There’s an odd conflict in the world of social networks regarding privacy. Although social networks tend to be an arena for users to share information with everyone that they know, no matter if these are truly friends or mere acquaintances, the overall privacy of these social network profiles is constantly a hot-button issue. People want to be able to share private information with other Facebook users that they befriended after meeting them once in a bar, but are up in arms if that same information is accessible by strangers or the government. Though this split is a little bit silly in some ways, there are some genuine concerns to be had here and it is generally believed that Facebook and other social networks are doing what they can to protect what their users might consider private information.
The fact of the matter is that social networks are ripe for security breaches. Considering many social network users do not think about if the information or pictures they are posting might be made public, it has not been difficult for hackers (or even government agents) to access potentially damning information about social network users.

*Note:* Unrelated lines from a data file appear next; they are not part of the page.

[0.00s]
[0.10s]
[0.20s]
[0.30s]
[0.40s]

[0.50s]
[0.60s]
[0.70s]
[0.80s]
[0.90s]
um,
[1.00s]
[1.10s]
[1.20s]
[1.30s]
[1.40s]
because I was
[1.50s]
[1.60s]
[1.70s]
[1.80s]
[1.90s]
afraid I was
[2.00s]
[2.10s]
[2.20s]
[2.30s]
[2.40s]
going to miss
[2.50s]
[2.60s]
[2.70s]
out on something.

The NSA has been confirmed to use fake Facebook servers to install malware on computers so that they have an easier time monitoring unsuspecting social network users.
It’s not just Facebook that’s been ripe for privacy breaches. Twitter and Snapchat have had issues with leaked usernames and passwords, which Snapchat responded to at the beginning of the year with privacy updates to its iOS and Android apps. It has been stated that Snapchat has added internal restrictions that make it more difficult for hackers to access private information such as usernames and passwords and Snapchat has also added security features allowing Snapchat users to opt out of the ‘Find Friends’ feature that uses their cell phone number.
Facebook has recently made their work on security a little bit more public so that Facebook users can see exactly what is being done in order to keep their own information private from hackers, government agents, and anyone else that might try to breach security. Some, however, do not trust Facebook regarding its relationship with privacy, and believe that Facebook’s acquisition of WhatsApp will lead to a lack of privacy in the popular messaging application as well.
One social networking and messaging application, Wickr, is already well-known for its impressive security and encryption features. The company has found a way to monetize their ‘Security Suite’ by offering it for sale to other social networks that wish to implement the level of privacy that is currently offered by Wickr, which has never sold user data or allowed any user data to be accessed by others. Wickr’s ‘Security Suite’ could be the wave of the future when it comes to social networking privacy.